[[ Record extracts open ]]

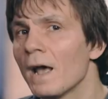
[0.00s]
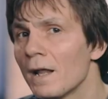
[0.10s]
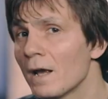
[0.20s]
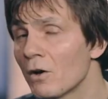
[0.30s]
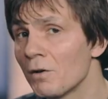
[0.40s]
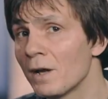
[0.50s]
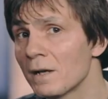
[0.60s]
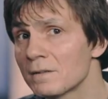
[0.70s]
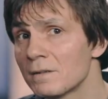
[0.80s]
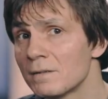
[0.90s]
Headache gone
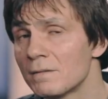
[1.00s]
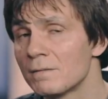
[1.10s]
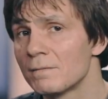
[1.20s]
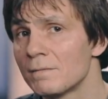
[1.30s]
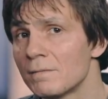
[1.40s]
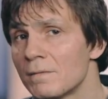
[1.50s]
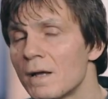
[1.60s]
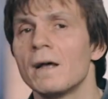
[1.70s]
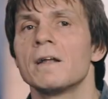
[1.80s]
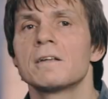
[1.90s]
yet?
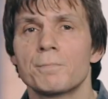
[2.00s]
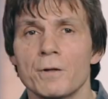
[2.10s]
To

[[ Record extracts closed ]]

> **Task directions**
Reproduce the material above in full and without alteration, but skip all pictures.

> **Task output**
[0.00s]
[0.10s]
[0.20s]
[0.30s]
[0.40s]
[0.50s]
[0.60s]
[0.70s]
[0.80s]
[0.90s]
Headache gone
[1.00s]
[1.10s]
[1.20s]
[1.30s]
[1.40s]
[1.50s]
[1.60s]
[1.70s]
[1.80s]
[1.90s]
yet?
[2.00s]
[2.10s]
To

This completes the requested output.